* **What needs to be done**: Only the pictures are to be omitted; every entry beneath should otherwise be duplicated exactly.
[Start of section]
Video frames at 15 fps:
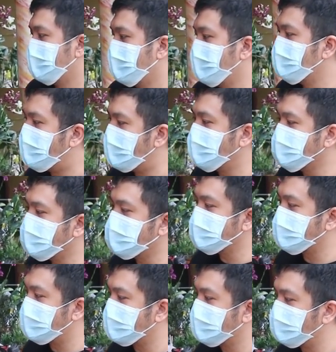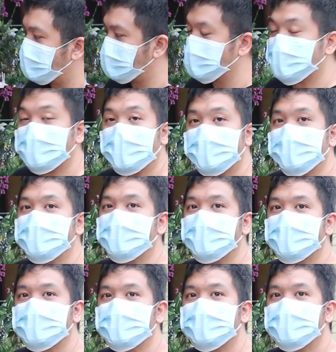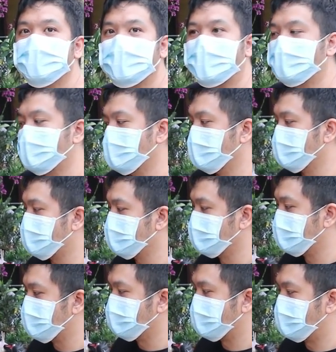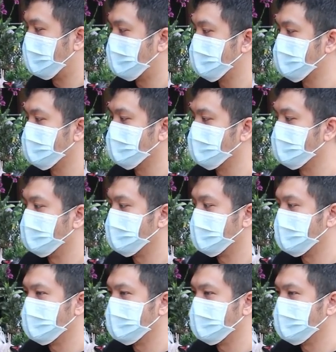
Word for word: Atma kasi siya talaga para sa chassis na to. Tapos, mas mataas ng konti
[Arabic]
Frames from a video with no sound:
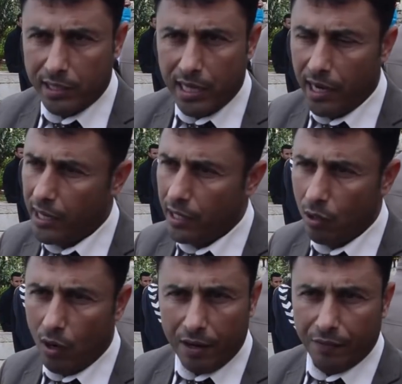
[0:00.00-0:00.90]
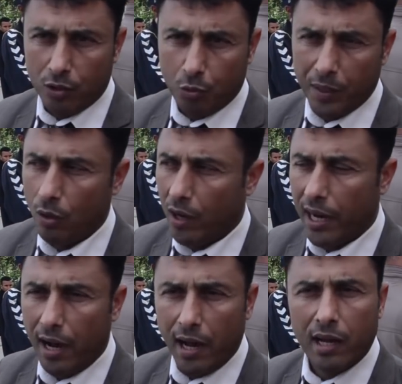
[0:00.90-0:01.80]
مرتاح لانه عارف راسه
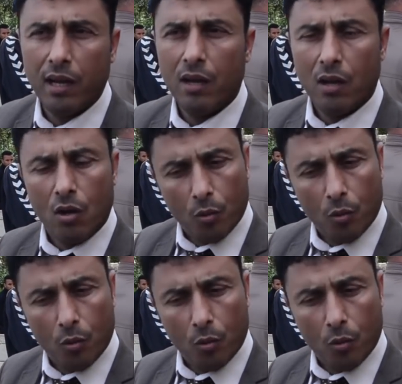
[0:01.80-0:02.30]
بانه على حق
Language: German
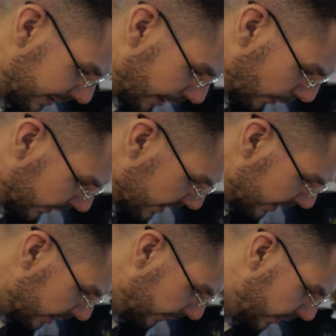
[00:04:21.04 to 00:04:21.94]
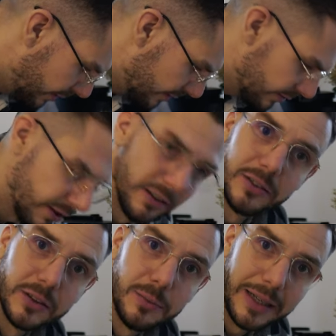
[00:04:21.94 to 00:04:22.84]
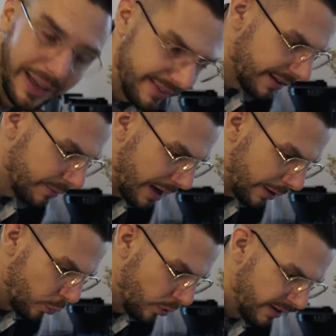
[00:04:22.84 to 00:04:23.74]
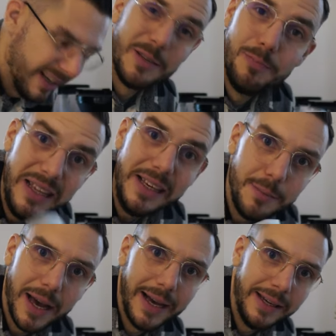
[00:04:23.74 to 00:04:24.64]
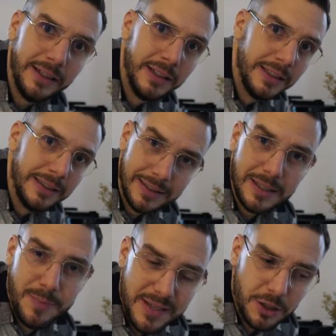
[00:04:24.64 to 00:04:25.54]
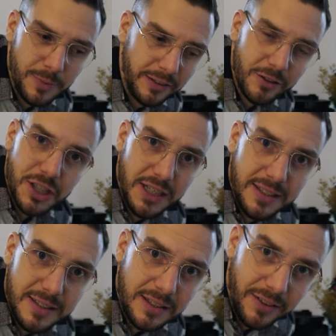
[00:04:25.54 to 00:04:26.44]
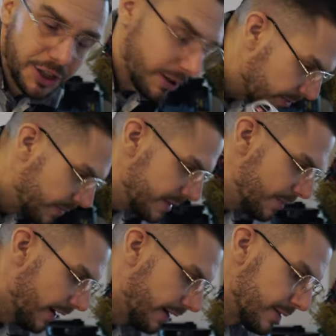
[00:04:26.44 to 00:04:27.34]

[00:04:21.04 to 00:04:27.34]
ich darauf, dass ich irgendwie so eine, so eine bekanntere Marke hole, weil ich bilde mir ein, dass das besser schmeckt. Wahrscheinlich ist es Quatsch, aber ich bilde es mir ein.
[End of section]
* **Response area**:
Video frames at 15 fps:
Word for word: Atma kasi siya talaga para sa chassis na to. Tapos, mas mataas ng konti
[Arabic]
Frames from a video with no sound:
[0:00.00-0:00.90]
[0:00.90-0:01.80]
مرتاح لانه عارف راسه
[0:01.80-0:02.30]
بانه على حق
Language: German
[00:04:21.04 to 00:04:21.94]
[00:04:21.94 to 00:04:22.84]
[00:04:22.84 to 00:04:23.74]
[00:04:23.74 to 00:04:24.64]
[00:04:24.64 to 00:04:25.54]
[00:04:25.54 to 00:04:26.44]
[00:04:26.44 to 00:04:27.34]

[00:04:21.04 to 00:04:27.34]
ich darauf, dass ich irgendwie so eine, so eine bekanntere Marke hole, weil ich bilde mir ein, dass das besser schmeckt. Wahrscheinlich ist es Quatsch, aber ich bilde es mir ein.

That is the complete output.